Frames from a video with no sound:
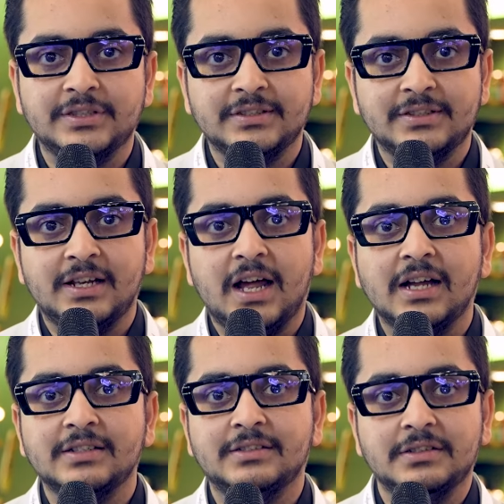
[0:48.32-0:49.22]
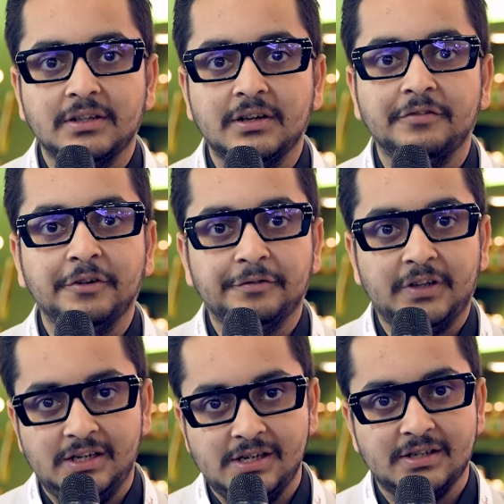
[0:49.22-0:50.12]
since the last
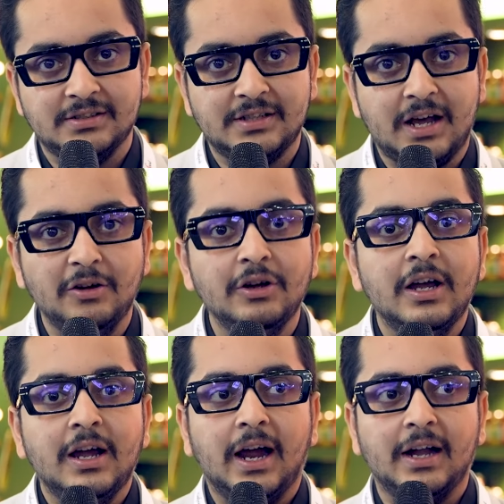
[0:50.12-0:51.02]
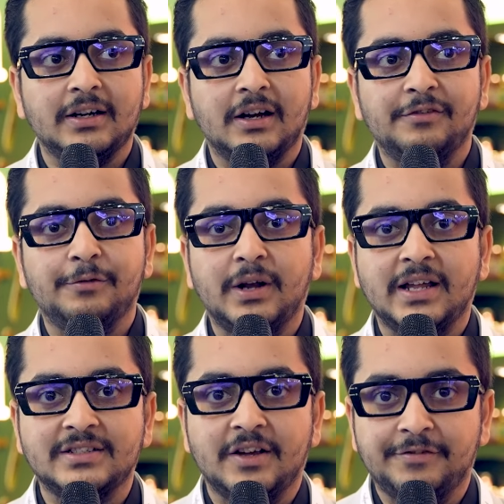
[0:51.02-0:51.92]
15 years now, and Gulfood
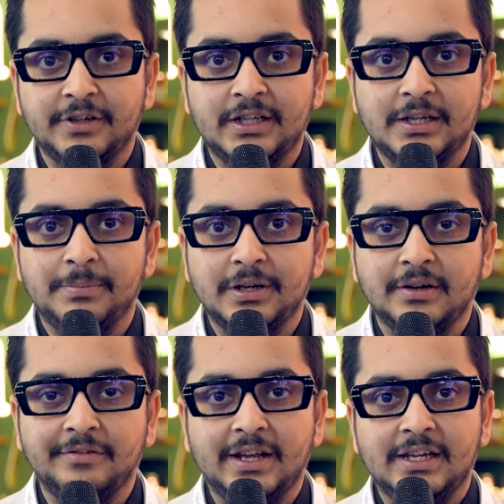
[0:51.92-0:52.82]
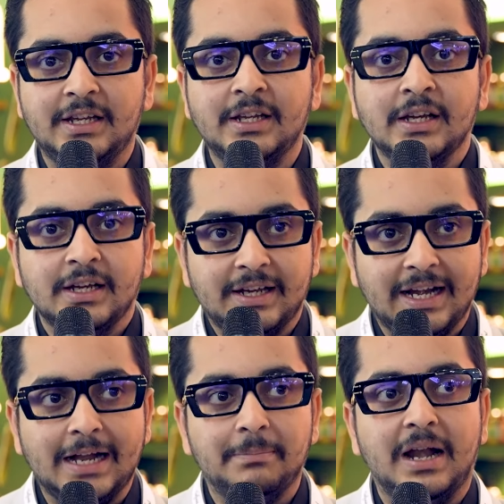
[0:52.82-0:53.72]
has definitely been a very
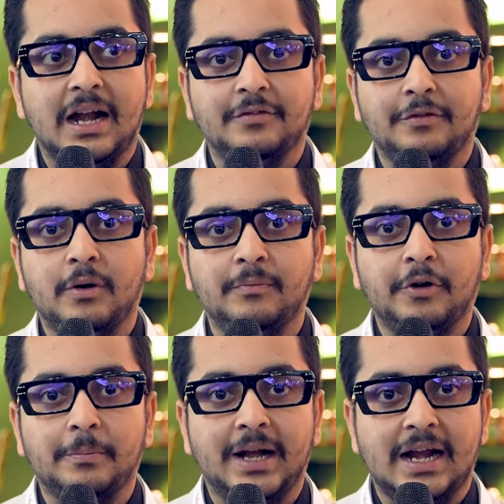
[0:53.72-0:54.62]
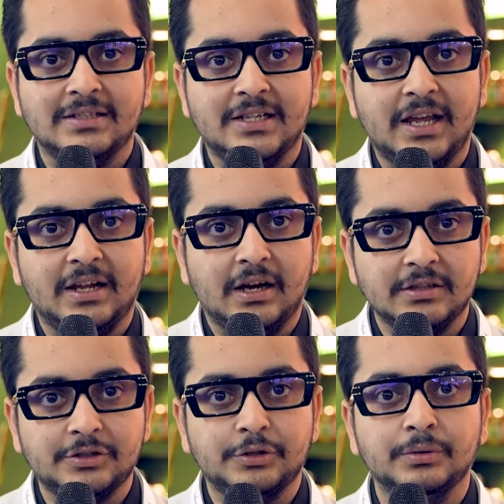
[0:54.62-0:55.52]
great platform for brands like
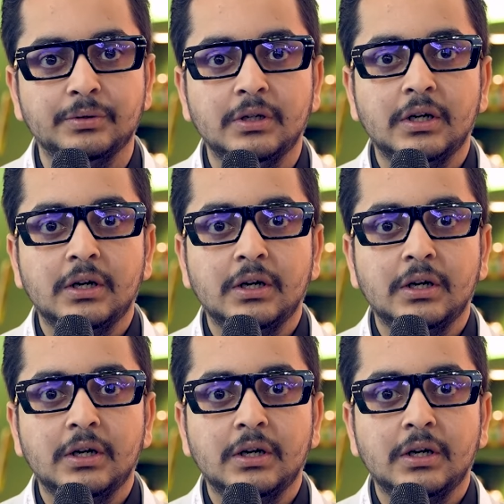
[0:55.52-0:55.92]
us to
——————————
> **The task**
Find the line with "[0:50.12-0:51.02]" in the listing and extract it and all lines after it through the end, exactly, without the pictures.

> **Result of the exercise**
[0:50.12-0:51.02]
[0:51.02-0:51.92]
15 years now, and Gulfood
[0:51.92-0:52.82]
[0:52.82-0:53.72]
has definitely been a very
[0:53.72-0:54.62]
[0:54.62-0:55.52]
great platform for brands like
[0:55.52-0:55.92]
us to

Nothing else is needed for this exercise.